In 2004, when Blessed John Paul II set in motion the current reforms, he framed the work of Caritas in the context of the new commandment of love given to the Church by Jesus at the Last Supper. More profoundly, in 2005, when Pope Benedict wrote his first encyclical, Deus Caritas Est, he taught that the Church’s charitable service was as essential to her mission as preaching Jesus Christ and administering the sacraments.

That was something of a pointed reminder to Catholics who think that the “real” work of the Church is teaching doctrine and celebrating the sacraments, with the works of charity taking second place. It was also a reminder that the works of charity are not the soft, attractive part of Catholic life, as opposed to the hard, forbidding teaching on faith and morals. Doctrine, sacraments and charitable works all proceed from the same Gospel, and the work of evangelization requires all three.

The reform of Caritas Internationalis — which may well serve as a template for the relationship of national Caritas agencies with their own local bishops — therefore has an important theological point to make. One cannot separate different aspects of Catholic life from each other, choosing to live one but not the other.
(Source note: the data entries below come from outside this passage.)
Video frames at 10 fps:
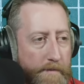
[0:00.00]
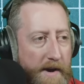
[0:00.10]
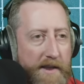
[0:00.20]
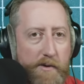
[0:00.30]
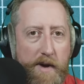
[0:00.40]

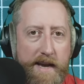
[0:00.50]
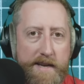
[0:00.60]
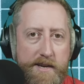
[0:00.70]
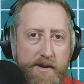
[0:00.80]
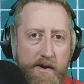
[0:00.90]
By the way,
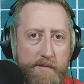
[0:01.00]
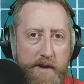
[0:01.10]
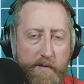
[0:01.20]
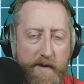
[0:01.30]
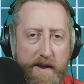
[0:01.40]
you know I'm
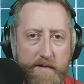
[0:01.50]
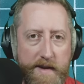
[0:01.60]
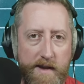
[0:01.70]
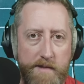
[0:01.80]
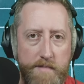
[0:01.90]
not a fan of
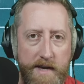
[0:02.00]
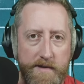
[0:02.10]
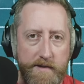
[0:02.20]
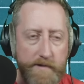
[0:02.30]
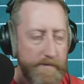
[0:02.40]
Elon
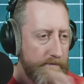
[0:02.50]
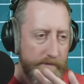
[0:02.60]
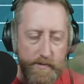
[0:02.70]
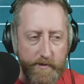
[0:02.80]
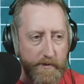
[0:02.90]
Musk.
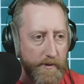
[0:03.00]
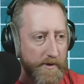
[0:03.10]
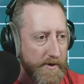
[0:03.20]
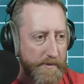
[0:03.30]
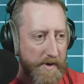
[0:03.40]

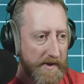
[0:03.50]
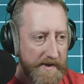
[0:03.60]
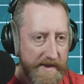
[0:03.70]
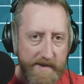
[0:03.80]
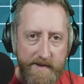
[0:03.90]
Before all the
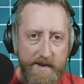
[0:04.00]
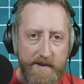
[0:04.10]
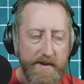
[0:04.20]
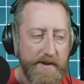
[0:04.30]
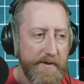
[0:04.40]
politics had
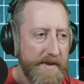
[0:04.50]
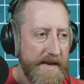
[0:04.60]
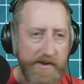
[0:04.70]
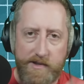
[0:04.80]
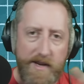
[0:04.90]
nothing to do with
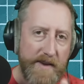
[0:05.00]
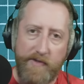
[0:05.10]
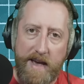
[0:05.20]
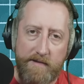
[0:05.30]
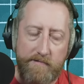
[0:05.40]
that. Just not a
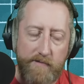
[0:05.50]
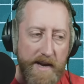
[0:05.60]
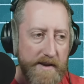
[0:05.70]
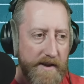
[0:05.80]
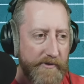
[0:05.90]
fan,
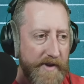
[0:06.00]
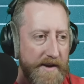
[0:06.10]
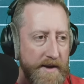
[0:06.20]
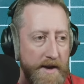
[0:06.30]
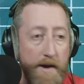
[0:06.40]
right? Not a
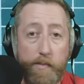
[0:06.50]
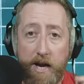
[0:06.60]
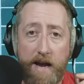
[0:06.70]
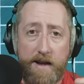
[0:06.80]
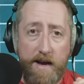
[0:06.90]
fan. But
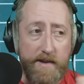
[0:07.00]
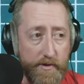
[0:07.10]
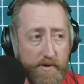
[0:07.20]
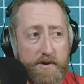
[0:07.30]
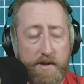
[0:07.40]
I, I
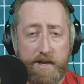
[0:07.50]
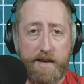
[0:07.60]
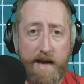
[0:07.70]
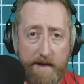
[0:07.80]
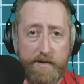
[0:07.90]

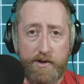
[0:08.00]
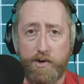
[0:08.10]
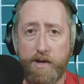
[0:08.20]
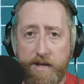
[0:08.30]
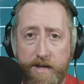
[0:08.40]
thoroughly have
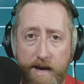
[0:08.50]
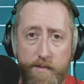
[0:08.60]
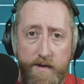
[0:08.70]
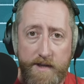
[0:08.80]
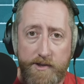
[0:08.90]
enjoyed the time
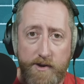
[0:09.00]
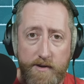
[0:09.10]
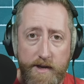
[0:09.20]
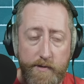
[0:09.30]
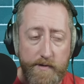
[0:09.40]
using
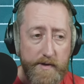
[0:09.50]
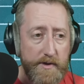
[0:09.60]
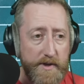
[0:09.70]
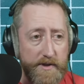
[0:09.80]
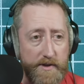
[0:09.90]
Starlink. We've
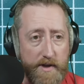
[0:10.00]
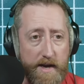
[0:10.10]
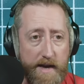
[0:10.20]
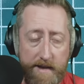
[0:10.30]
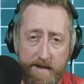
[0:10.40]
used it
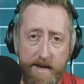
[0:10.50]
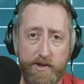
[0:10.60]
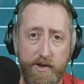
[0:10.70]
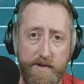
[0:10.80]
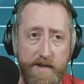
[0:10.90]
uh, at the
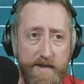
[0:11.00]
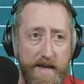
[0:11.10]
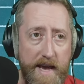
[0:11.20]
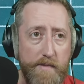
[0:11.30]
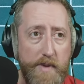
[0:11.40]
H R C C
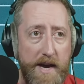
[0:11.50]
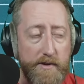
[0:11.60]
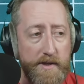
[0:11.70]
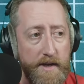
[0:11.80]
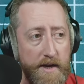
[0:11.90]

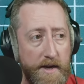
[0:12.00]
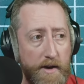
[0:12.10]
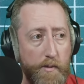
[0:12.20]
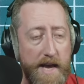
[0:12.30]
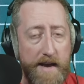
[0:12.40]
campout.
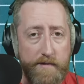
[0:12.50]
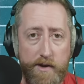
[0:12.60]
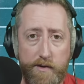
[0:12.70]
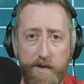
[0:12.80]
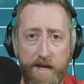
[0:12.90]
We have
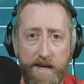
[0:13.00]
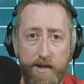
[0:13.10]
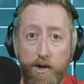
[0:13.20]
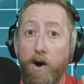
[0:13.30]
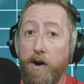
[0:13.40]
used
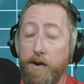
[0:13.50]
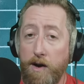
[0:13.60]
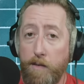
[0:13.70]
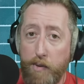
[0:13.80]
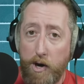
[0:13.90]
it on
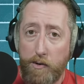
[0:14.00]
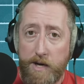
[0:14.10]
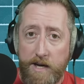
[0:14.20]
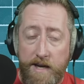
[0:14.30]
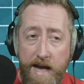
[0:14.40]
a
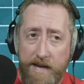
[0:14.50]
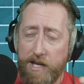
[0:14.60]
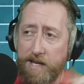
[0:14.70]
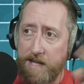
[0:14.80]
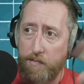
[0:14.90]
POTA. Actually,
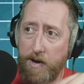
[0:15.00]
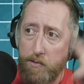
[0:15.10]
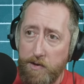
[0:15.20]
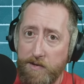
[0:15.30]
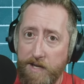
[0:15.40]
I take that back.
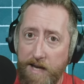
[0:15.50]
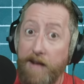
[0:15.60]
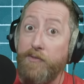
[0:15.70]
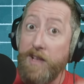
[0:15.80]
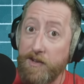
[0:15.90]
We used it
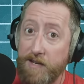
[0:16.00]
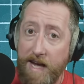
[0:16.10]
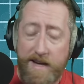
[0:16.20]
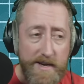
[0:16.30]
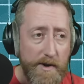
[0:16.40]
at field
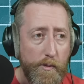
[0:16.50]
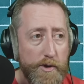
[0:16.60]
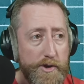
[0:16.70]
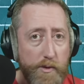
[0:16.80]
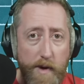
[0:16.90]
day.
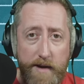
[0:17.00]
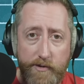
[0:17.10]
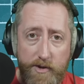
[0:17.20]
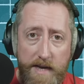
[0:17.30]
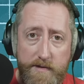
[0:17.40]
Worked great
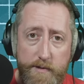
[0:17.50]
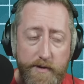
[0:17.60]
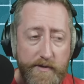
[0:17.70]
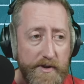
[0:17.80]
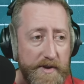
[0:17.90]
for the live stream
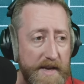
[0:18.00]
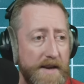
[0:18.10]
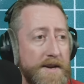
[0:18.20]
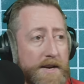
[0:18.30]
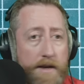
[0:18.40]
on field
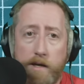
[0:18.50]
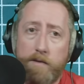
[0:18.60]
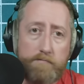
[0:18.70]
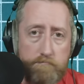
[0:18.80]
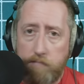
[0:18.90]
day.
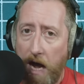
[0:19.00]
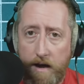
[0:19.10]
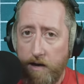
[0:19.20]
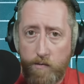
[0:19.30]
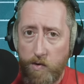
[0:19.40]
I,
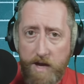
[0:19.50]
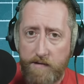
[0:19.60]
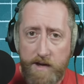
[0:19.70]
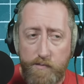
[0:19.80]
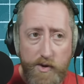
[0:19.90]
I don't really
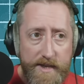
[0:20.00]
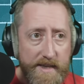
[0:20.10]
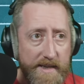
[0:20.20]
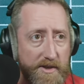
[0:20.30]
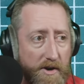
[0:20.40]
have any complaints
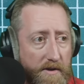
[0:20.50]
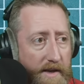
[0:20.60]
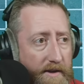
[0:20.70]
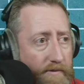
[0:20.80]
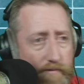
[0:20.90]
against
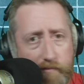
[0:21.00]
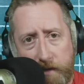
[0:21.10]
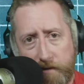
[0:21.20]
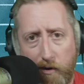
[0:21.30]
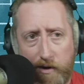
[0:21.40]
Starlink
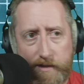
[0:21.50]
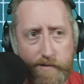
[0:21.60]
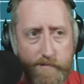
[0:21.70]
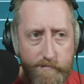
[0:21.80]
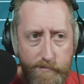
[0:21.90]
as far
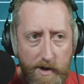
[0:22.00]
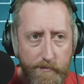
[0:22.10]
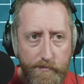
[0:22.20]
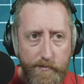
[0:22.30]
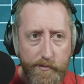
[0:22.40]
as,
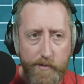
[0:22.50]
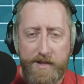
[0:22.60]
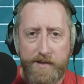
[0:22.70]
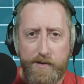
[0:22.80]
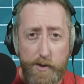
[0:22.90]
well, from
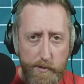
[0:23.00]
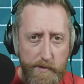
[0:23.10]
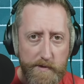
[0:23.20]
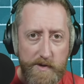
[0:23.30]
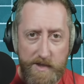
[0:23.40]
its
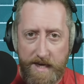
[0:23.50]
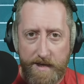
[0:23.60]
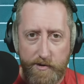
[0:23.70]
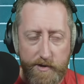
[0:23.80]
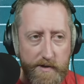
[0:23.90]
use, its
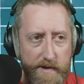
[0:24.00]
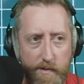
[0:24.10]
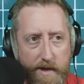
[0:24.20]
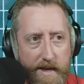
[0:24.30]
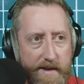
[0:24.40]
technical use. I
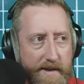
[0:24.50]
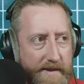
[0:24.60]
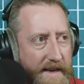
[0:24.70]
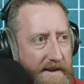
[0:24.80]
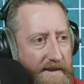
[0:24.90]
won't get into the
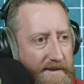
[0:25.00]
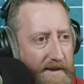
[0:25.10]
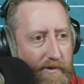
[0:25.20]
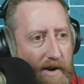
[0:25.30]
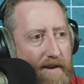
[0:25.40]
satellite
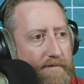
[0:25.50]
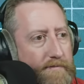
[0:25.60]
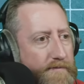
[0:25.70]
stuff right now.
It is more than 20 years ago that a reform of Catholic higher education was attempted with the document Ex Corde Ecclesiae — meaning from the heart of the Church. Just as the work of education proceeds from the heart of the Church, so too do the works of charity.

And given that every parish in the world does some sort of charitable work, to insist again upon that may well have far-reaching consequences for the new evangelization.